Educato alla corte di Costantinopoli, ammiratore della superiore civiltà latina, il re barbarico avrebbe voluto che Romani e Ostrogoti convivessero pacificamente. A questo fine usò grande rispetto verso il Papa, accordò libertà di culto ai cattolici, sebbene egli e i suoi fossero seguaci dell'eresia ariana e chiamò alla sua corte i maggiori esponenti della cultura del tempo, quali Severino Boezio, Simmaco e Cassiodoro: inoltre assegnò a patrizi romani importanti cariche politiche e amministrative, contribuendo a tener vivo lo spirito della romanità con l'arricchire Ravenna di imponenti costruzioni e col regolare i rapporti fra Goti e Romani - per quanto possibile - secondo i princìpi del diritto romano.
Questo messaggio, citato da Cassiodoro, che annuncia l'invio di un conte goto nelle province, ne fornisce una prova:
"Giacché sappiamo, coll'aiuto di Dio, che i Goti vivono mescolati con voi, perché non sorga, come al solito, qualche contesa tra i consorti, abbiamo creduto necessario [...] destinare a voi un conte che secondo i nostri editti debba risolvere le liti tra due Goti: se qualche causa fosse poi sorta tra un Goto e un Romano, egli, associatosi con un giurisperito romano, possa decidere la contesa con criterio di equità. Tra due Romani poi, giudichino quei Romani che mandiamo quali giudici nella provincia, perché siano salvi i diritti di ciascuno. Così nella pace comune l'uno e l'altro popolo, col favore divino, goda di una dolce tranquillità. Sappiate infatti che noi abbiamo un amore uguale per tutti, ma sarà maggiormente caro all'animo nostro colui che amerà le leggi con volontà di pace. Noi non amiamo ciò che è contrario alla civiltà: detestiamo la superbia criminosa con i suoi autori: la nostra pietà maledice i violenti. Nelle questioni valgono i diritti non le mani [...] Una sola aspirazione regoli la vita di voi che soggiacete a un solo governo. E ambedue i popoli ascoltino il nostro voto. A voi o Goti, siano i Romani congiunti per l'amore come vi sono vicini nei poderi. E voi, o Romani, dovete amare di grande affetto i Goti che fanno più numerosa la nazione in pace, e in guerra difendono tutto lo Stato."

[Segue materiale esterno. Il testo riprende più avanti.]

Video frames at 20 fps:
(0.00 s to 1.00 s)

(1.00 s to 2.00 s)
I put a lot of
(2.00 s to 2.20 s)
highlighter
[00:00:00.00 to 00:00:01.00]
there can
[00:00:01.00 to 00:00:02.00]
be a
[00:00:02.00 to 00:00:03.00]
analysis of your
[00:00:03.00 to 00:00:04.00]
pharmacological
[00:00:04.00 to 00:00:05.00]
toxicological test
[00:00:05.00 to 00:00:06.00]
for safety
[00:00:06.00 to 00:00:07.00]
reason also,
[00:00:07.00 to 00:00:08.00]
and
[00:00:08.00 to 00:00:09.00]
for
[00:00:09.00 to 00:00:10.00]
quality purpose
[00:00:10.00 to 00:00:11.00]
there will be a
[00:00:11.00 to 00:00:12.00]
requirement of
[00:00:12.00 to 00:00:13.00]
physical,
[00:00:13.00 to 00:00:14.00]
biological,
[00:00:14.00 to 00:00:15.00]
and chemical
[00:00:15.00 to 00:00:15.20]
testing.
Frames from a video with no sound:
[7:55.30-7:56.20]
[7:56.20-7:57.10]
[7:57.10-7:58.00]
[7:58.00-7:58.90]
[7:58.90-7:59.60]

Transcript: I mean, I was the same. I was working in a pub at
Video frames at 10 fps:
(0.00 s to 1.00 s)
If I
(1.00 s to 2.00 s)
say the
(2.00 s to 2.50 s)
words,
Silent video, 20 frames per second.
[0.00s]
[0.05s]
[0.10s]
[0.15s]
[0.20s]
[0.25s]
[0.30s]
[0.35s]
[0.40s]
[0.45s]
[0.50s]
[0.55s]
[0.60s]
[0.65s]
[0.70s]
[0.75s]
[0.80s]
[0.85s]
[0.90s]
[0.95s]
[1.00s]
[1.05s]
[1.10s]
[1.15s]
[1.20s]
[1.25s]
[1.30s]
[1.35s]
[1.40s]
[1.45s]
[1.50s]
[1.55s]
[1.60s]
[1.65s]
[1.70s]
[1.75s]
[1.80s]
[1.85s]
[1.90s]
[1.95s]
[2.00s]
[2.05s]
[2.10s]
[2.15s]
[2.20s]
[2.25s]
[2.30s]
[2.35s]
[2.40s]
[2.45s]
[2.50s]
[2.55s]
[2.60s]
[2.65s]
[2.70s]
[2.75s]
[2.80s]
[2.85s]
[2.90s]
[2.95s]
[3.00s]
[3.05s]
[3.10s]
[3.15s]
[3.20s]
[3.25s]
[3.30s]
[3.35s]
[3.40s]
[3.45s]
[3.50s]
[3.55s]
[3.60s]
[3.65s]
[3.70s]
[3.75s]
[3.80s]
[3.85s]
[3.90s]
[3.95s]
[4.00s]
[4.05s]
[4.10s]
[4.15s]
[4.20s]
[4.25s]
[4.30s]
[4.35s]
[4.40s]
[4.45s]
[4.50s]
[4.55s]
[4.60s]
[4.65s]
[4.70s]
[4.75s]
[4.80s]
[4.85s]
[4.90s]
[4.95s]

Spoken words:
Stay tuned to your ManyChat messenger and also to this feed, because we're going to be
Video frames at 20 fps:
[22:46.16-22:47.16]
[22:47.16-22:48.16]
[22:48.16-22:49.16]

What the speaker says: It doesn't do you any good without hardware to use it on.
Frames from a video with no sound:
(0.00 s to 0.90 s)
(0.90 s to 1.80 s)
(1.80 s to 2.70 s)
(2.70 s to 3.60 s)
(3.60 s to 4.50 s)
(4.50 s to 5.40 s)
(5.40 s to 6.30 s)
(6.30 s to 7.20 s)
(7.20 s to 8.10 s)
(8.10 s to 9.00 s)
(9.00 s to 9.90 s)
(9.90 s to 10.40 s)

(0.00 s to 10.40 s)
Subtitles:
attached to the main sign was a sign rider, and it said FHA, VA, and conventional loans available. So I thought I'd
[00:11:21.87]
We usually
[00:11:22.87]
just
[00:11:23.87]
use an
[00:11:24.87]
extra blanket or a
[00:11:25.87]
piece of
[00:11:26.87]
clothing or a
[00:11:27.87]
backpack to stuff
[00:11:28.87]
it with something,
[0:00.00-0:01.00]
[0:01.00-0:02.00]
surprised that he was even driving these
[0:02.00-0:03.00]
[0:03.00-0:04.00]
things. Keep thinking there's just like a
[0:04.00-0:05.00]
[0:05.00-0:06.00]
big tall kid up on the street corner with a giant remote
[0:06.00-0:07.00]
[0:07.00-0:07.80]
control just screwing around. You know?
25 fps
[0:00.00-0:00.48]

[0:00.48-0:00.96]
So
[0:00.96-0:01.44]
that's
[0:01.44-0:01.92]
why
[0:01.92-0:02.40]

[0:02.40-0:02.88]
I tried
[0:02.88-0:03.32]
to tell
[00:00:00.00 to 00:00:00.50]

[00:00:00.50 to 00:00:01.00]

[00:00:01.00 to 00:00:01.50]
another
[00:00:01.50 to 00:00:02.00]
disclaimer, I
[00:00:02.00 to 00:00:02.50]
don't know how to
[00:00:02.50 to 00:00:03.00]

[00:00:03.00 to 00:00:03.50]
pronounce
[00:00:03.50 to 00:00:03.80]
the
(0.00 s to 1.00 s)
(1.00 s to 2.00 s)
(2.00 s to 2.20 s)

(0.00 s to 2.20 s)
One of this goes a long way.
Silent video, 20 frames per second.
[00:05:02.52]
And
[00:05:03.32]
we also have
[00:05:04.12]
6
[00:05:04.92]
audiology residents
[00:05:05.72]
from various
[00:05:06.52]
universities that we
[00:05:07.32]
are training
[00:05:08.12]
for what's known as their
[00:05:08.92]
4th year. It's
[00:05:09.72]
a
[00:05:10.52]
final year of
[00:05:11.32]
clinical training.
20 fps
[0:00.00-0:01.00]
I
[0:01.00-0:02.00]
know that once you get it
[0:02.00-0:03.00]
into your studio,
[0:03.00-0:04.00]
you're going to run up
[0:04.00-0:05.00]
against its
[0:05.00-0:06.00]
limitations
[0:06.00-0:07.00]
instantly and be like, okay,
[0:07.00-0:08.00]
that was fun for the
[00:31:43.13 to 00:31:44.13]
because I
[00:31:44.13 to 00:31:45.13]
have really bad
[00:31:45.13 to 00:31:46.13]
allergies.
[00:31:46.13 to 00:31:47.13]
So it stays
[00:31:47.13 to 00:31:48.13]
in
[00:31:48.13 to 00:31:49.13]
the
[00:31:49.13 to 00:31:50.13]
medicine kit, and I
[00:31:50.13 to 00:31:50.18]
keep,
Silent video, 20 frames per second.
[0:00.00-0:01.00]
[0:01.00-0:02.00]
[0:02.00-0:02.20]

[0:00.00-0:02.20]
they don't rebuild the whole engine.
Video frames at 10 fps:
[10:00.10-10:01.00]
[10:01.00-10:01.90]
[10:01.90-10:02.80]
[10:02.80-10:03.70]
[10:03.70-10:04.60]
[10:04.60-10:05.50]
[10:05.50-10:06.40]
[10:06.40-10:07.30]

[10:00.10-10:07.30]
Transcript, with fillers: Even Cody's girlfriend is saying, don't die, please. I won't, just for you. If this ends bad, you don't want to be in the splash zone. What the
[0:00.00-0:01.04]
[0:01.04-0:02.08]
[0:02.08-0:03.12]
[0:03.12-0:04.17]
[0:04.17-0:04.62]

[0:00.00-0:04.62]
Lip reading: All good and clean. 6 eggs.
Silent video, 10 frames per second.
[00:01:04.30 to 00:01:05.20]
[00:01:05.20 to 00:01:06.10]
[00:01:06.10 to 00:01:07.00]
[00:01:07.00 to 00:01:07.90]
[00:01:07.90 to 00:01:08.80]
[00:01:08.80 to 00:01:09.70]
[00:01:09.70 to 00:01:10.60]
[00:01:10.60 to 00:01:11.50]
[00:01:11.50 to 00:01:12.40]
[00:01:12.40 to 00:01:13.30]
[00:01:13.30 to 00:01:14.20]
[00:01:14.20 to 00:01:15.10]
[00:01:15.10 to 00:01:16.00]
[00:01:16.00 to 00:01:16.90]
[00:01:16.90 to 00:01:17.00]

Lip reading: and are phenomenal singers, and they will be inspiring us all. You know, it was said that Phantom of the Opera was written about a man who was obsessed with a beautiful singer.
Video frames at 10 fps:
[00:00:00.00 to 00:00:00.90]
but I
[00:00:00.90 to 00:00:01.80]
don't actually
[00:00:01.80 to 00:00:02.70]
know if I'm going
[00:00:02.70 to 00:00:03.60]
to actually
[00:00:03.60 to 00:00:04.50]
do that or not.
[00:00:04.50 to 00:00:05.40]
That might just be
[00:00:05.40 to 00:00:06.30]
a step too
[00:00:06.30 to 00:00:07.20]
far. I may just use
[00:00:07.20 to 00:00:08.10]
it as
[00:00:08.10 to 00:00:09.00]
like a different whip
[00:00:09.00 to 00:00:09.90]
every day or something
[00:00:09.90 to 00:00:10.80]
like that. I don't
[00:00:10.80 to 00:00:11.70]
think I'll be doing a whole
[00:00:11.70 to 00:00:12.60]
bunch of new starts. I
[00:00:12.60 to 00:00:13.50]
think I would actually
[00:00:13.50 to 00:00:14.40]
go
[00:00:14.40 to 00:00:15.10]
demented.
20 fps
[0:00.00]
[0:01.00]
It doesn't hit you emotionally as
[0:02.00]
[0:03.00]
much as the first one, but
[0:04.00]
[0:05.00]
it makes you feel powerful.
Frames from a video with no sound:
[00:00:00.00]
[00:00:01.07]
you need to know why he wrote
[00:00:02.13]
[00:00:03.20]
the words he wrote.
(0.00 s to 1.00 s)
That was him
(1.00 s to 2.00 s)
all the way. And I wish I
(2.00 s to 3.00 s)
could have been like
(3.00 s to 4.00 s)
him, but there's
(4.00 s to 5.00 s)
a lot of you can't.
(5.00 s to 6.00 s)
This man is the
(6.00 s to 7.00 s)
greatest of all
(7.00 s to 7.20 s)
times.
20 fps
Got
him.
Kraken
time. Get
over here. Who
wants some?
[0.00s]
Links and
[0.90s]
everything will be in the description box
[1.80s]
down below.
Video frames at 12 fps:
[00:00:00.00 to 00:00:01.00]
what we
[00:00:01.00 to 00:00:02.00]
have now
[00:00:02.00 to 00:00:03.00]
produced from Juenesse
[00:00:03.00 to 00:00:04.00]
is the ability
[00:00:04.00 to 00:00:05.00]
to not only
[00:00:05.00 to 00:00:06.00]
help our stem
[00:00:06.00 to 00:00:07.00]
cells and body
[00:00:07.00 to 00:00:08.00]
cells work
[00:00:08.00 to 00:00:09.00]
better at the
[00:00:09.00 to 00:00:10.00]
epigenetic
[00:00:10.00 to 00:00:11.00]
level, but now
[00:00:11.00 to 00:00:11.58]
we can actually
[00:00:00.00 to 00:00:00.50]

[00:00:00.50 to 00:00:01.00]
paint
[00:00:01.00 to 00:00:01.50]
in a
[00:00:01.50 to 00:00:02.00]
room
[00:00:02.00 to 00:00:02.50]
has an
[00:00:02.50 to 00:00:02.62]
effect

Questa politica di tolleranza e di conciliazione però non poteva piacere a tutti; tanto fra i Goti quanto fra i Romani si formarono partiti intransigenti che rifiutarono questa collaborazione, gli uni in nome della forza e della conquista, gli altri in nome dell'orgoglio e della dignità romana.
L'opposizione romana aveva i suoi fautori più convinti tra i vecchi aristocratici, più degli altri insofferenti della supremazia barbarica. Costoro, quando l'imperatore d'Oriente Giustino iniziò una politica ostile a Teodorico (mirante cioè a ricondurre l'Italia sotto la dominazione imperiale) cominciarono a complottare con la corte di Costantinopoli.
Teodorico, dopo aver tentato invano d'indurre l'imperatore a revocare i decreti contro i seguaci del culto ariano, tra i quali erano gli Ostrogoti, si lasciò andare per ritorsione a persecuzioni violente contro i cattolici e gli oppositori romani più influenti, accusandoli di tradimento; il filosofo Boezio, Simmaco e molti senatori furono messi a morte, e lo stesso papa Giovanni I fu imprigionato e lasciato morire di stenti in un carcere.